Die Probanden, die berichteten im Alter von 50 bis 60 Jahren maximal sechs Stunden pro Nacht zu schlafen, hatten im Vergleich mit jenen, die sieben oder mehr Stunden geschlafen haben, ein um 30 Prozent erhöhtes Demenzrisiko. Diese Zahl ergab sich, wenn soziodemografische Faktoren wie Alkoholkonsum, Rauchen, Übergewicht, die Ernährungsgewohnheiten, körperliche Aktivität … herausgerechnet wurden. Diese 30 Prozent klingen im ersten Moment nicht schockierend hoch. Rechnet man nun jedoch all diese ungesunden Lebensgewohnheiten und -faktoren mit ein, könnte die Kombination der Risikofaktoren weit mehr als genug sein, um eine Demenz in bestimmten Fällen praktisch sicher zu machen.
Dazu kommt, dass eine amerikanische Studie zu ähnlichen Ergebnissen kam. Hier wurden fünf Stunden Schlaf oder weniger pro Nacht mit einem doppelt so hohen Demenzrisiko verbunden.
Warum ist Schlaf so wichtig?
Die Frage, die sich aufdrängt, ist nun, warum eine kurze Schlafdauer die Wahrscheinlichkeit einer Demenzerkrankung fördert. Die Antwort darauf ist noch nicht vollständig geklärt, momentan der wahrscheinlichste Grund ist aber, dass der Abtransport von Abfallstoffen eine Rolle spielt. Weil das Gehirn 20 Prozent der kompletten Körperenergie benötigt, fallen dort im Laufe eines Tages natürlich auch viele Abfallprodukte an wie z. B. Proteinabfälle, abgestorbene Zellen … Diese Stoffe sind für die Nervenzellen toxisch und müssen regelmäßig abtransportiert werden. Ein Beispiel, das viele kennen, ist etwa, wenn man einen Nacht lang fast gar nicht oder nur sehr wenig schläft. Dann ist die Wahrscheinlichkeit hoch, dass man am nächsten Tag z. B. Kopfschmerzen hat. Der Grund dafür ist, dass nicht genügend Giftstoffe abtransportiert werden konnten. Was nach einem Tag also schon Auswirkungen hat, kann langfristig noch viel größere negative Wirkungen, darunter eben eine Verminderung der Denk- und Gedächtnisleistung, zu Folge haben. Nur, wenn wir genügend schlafen, wird der Müll effektiv entsorgt. Dazu kommt, dass diese Müllentsorgungsprozesse im Gehirn während man schläft mit zunehmendem Alter schlechter funktionieren. Schlafmangel kann hier also einen Teufelskreis in Gang setzen, weil das ohnehin schon schlechter funktionierende System dann auch noch weniger Zeit hat, um zu arbeiten.
Guter Schlaf – aber wie?
Wir leben in einer Zeit, in der guter Schlaf immer seltener wird. Ein Grund ist die Bildschirmzeit, die sich ständig verlängert. Grundsätzlich gilt, dass eine gute Schlafhygiene wichtig ist. So sollte man z. B.

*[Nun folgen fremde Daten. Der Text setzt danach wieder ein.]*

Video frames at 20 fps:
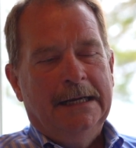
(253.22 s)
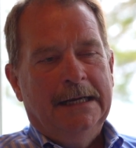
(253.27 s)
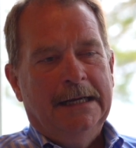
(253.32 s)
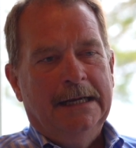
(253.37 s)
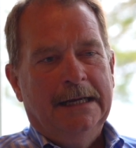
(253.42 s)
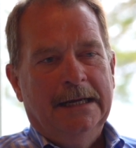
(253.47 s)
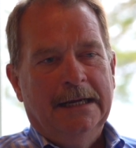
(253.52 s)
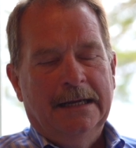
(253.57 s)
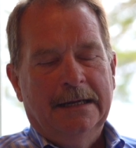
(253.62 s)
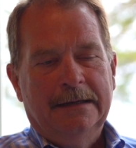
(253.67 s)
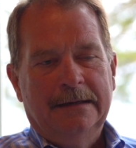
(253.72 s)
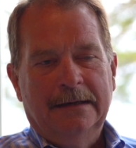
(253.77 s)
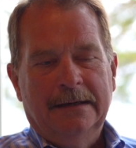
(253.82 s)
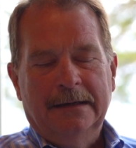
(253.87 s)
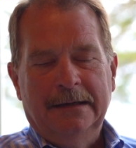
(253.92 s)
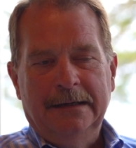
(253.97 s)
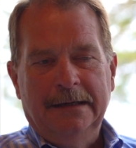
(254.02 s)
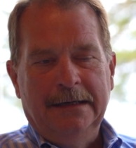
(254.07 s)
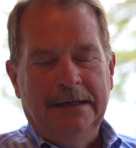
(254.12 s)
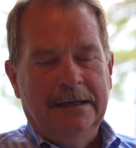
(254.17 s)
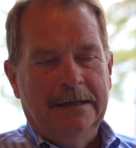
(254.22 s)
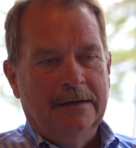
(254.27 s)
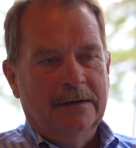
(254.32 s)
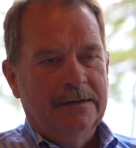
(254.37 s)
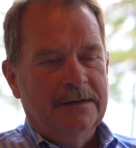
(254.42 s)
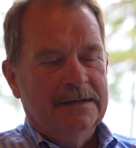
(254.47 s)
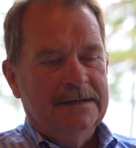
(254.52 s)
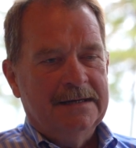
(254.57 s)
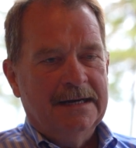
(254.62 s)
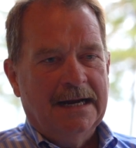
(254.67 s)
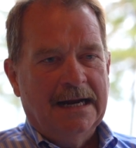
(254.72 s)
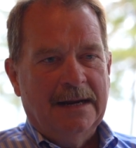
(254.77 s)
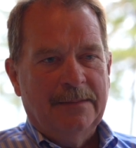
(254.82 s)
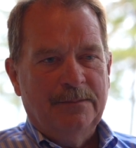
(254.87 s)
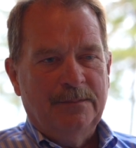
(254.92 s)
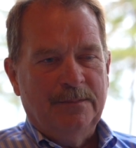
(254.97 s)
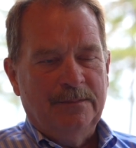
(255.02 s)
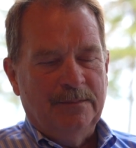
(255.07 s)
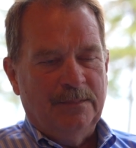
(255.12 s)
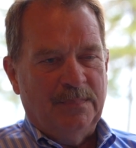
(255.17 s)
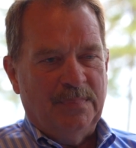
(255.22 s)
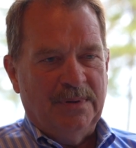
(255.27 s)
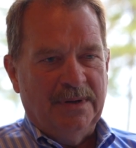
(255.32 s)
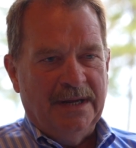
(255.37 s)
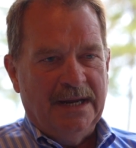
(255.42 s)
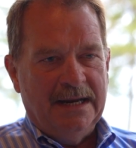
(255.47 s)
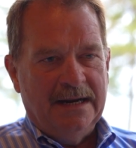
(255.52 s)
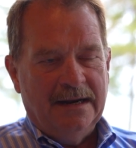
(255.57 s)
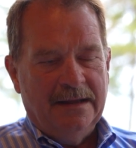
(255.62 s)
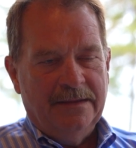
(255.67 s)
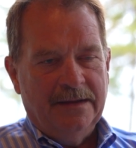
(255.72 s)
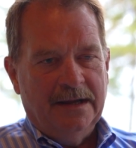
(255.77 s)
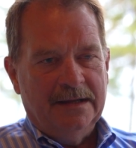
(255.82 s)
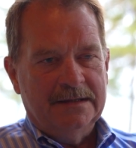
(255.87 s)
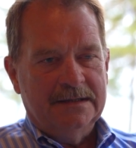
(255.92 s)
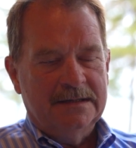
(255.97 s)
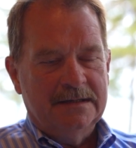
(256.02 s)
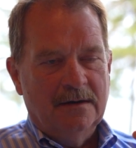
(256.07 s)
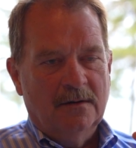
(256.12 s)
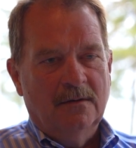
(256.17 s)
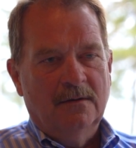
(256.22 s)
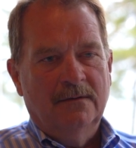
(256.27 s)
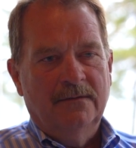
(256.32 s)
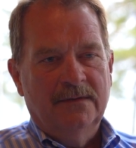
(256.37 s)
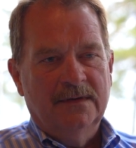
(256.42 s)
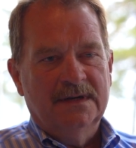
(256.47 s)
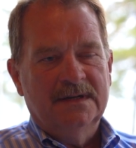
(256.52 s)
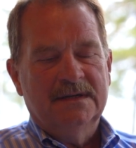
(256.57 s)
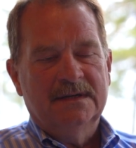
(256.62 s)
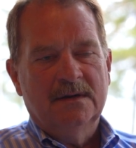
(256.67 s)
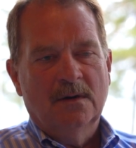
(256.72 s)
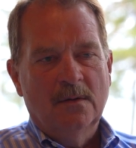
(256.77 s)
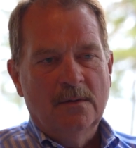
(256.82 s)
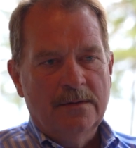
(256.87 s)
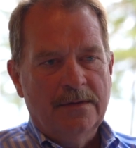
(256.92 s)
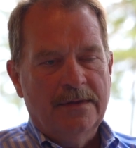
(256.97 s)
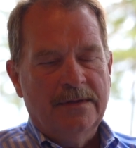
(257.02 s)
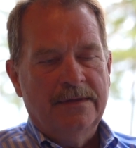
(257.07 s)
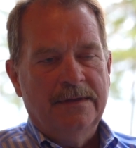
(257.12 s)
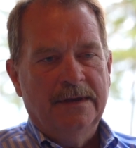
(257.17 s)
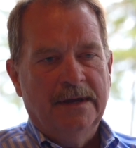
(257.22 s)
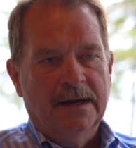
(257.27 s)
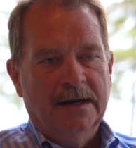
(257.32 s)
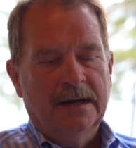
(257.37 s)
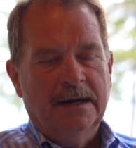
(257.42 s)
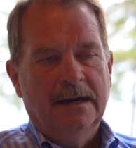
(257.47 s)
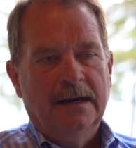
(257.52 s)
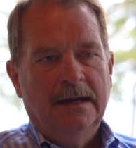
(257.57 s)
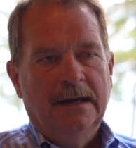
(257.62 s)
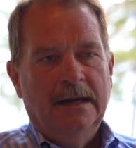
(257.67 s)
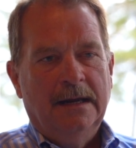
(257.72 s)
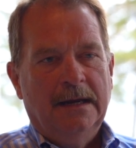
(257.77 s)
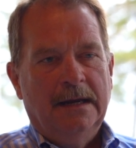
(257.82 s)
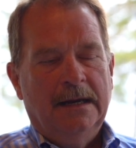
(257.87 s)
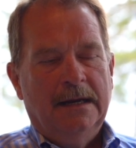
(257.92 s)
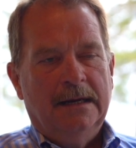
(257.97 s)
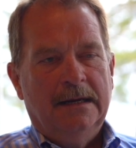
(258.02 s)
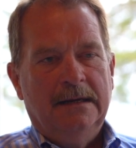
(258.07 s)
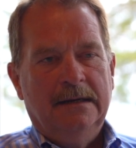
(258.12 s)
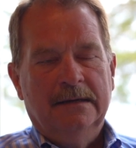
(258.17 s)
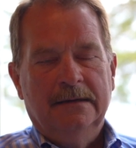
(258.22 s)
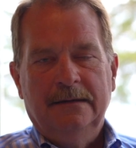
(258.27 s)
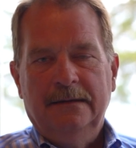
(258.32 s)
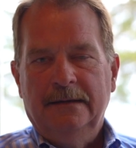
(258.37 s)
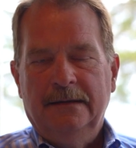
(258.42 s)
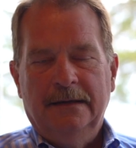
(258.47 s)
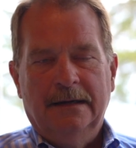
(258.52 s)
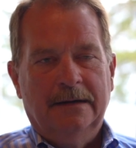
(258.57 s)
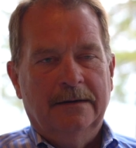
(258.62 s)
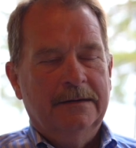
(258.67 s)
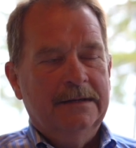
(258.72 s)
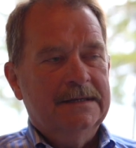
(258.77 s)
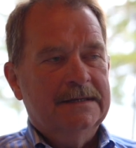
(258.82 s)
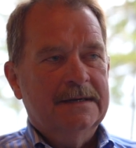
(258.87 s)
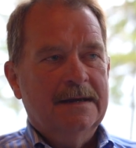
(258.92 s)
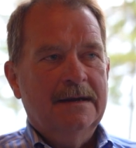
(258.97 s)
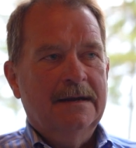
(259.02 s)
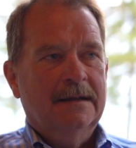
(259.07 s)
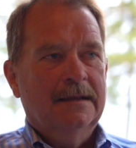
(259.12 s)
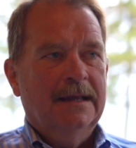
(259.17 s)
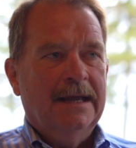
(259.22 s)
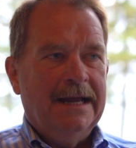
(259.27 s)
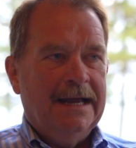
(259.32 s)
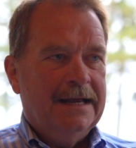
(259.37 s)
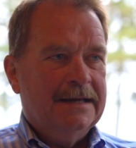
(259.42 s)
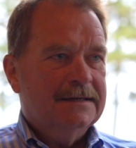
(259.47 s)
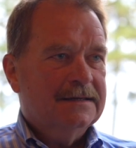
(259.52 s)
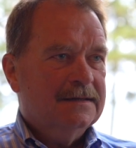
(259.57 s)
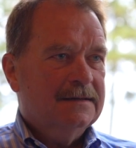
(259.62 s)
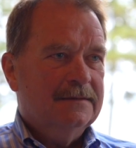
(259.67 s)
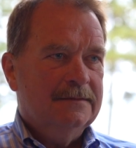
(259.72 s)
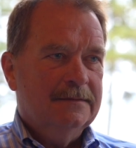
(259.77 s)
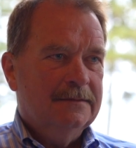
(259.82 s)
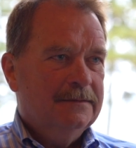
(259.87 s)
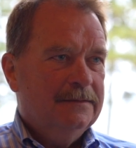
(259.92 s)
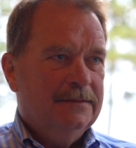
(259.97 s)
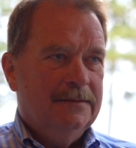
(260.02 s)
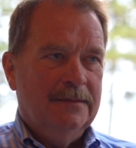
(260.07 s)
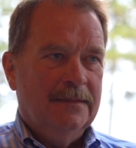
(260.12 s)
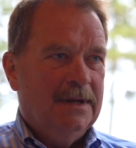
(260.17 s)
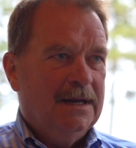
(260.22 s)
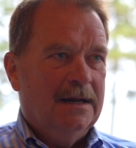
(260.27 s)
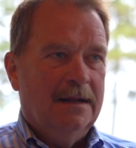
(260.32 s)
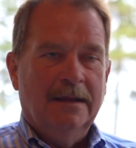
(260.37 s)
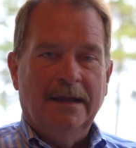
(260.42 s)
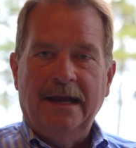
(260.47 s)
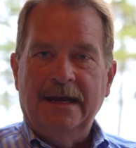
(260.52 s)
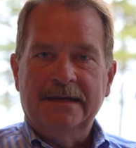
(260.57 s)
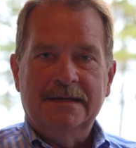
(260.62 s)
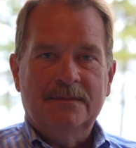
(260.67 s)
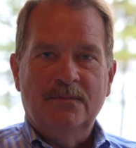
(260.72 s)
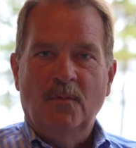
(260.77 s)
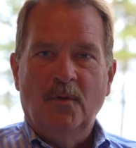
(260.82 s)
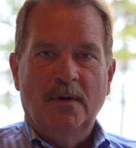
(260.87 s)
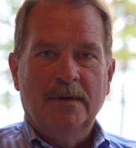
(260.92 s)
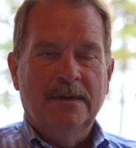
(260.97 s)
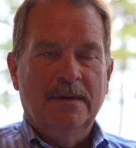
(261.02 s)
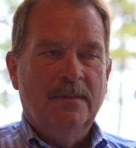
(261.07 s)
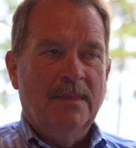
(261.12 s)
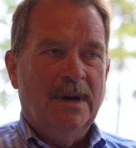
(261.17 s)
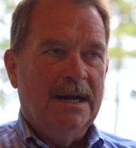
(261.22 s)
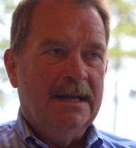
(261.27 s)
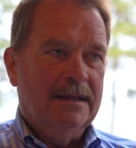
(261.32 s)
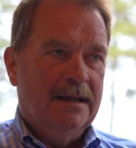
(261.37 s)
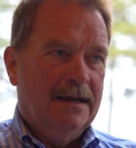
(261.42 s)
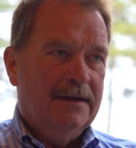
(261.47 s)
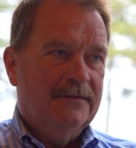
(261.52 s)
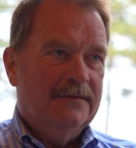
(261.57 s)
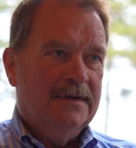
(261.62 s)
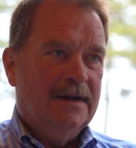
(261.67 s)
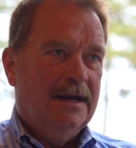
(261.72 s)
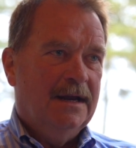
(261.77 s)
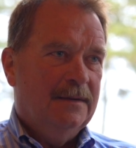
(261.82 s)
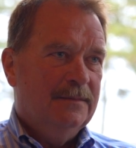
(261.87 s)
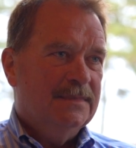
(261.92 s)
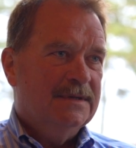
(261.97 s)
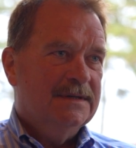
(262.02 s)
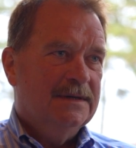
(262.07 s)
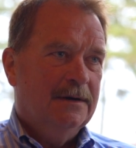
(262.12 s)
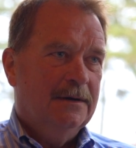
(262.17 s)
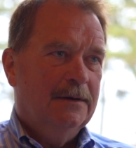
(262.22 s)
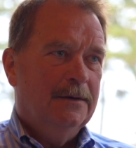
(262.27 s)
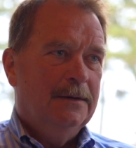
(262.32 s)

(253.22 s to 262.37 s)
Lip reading: And, the top plate on that stove is so thick, it's going to last. It'll last more than my lifetime. So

- mindestens eine Stunde vor dem zu Bett gehen in keinen Bildschirm mehr schauen sollte
- abends keinen Alkohol trinken
- mindestens vier, aber besser acht Stunden vor dem Schlafen gehen keinen Alkohol mehr trinken
- immer zur gleichen Zeit schlafen gehen
- das Schlafzimmer gut abdunkeln
- entspannen
Sollten Sie trotz all dieser Maßnahmen an einer hartnäckigen Schlafstörung leiden, ist es wichtig, sich fachmännischen bzw. ärztlichen Rat zu holen, damit das Problem abgeklärt und die Ursachen gefunden werden können.
In diesem Sinne: wir wünschen Ihnen angenehmen, guten, tiefen und vor allem langen Schlaf.